Die Stärke dieses reifen Werkes ist sein interdisziplinärer Diskurs, in dem Denker wie M. Bachtin, J.-L. Marion, S. Freud, A. Badiou, J. Butler, J. Lacan, G. Agamben, E. Levinas, M. Foucault, P. Ricœur in die Interpretationen einbezogen werden. Mit dieser Rezeption gelingt es B., exegetische Konventionen zu verlassen und neue Beobachtungsperspektiven auf das paulinische Denken zu gewinnen. Das Gleiche gilt auch für intertextuelle Vergleiche, wenn B. beispielsweise Platon, Ovid oder Euripides zur Erhellung paulinischer Textpassagen heranzieht. Wichtige Strömungen der internationalen Paulusforschung werden rezipiert (u. a. die »New Perspective«, der »politische« Paulus, Paulus und die Philosophen), aber auch klassische Thesen der deutschen Paulusforschung (A. Schweitzer, E. Käsemann, G. Theißen). Die neuere deutschsprachige Forschung seit 1990 zu Paulus und zum Thema wird (bis auf G. Theißen) kaum einbezogen. So fehlen z. B. U. Schnelles Überlegungen zu »Transformation und Partizipation als Grundgedanke der paulinischen Theologie« (NTS 47 [2001], 58–75) oder Fr. Backs Studie »Verwandlung durch Offenbarung bei Paulus« (2002). Auch der Ansatz von Chr. Strecker, die Kulturanthropologie Turners für den metamorphoseorientierten Charakter der paulinischen Theologie fruchtbar zu machen (Die liminale Theologie des Paulus, 1999), wird nicht rezipiert.

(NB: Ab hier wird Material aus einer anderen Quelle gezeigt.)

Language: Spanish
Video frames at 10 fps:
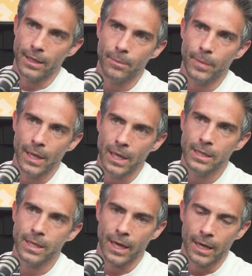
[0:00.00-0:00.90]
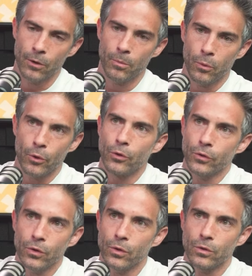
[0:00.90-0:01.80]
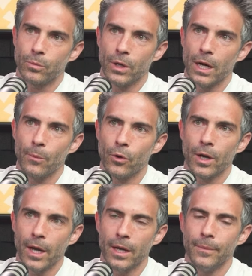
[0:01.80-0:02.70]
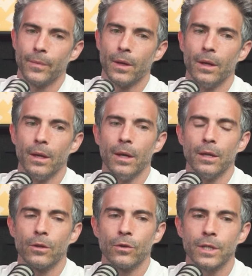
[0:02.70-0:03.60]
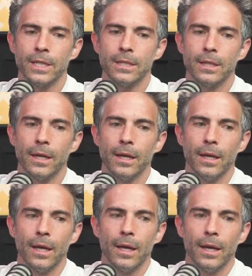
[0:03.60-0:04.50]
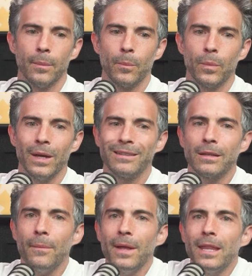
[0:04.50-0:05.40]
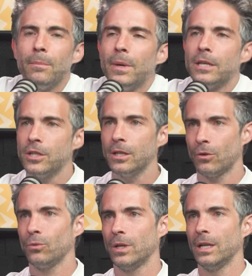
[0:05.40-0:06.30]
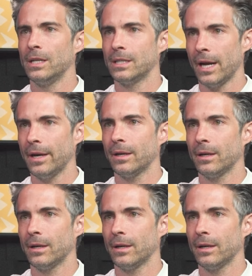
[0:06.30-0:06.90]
La peli se generó por nosotros, por el amor que hay. Entonces, estaba de pechito utilizar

Alles in allem ein Werk, das nicht nur mit seiner zentralen These Aufmerksamkeit verdient, sondern auch einen Schatz an vielfältigen spannenden Einzelbeobachtungen in sich birgt, von denen aufmerksame Leser profitieren können, zu denen B. sicherlich nicht nur Exegeten oder Theologen, sondern auch Kulturwissenschaftler und Philosophen zählen möchte.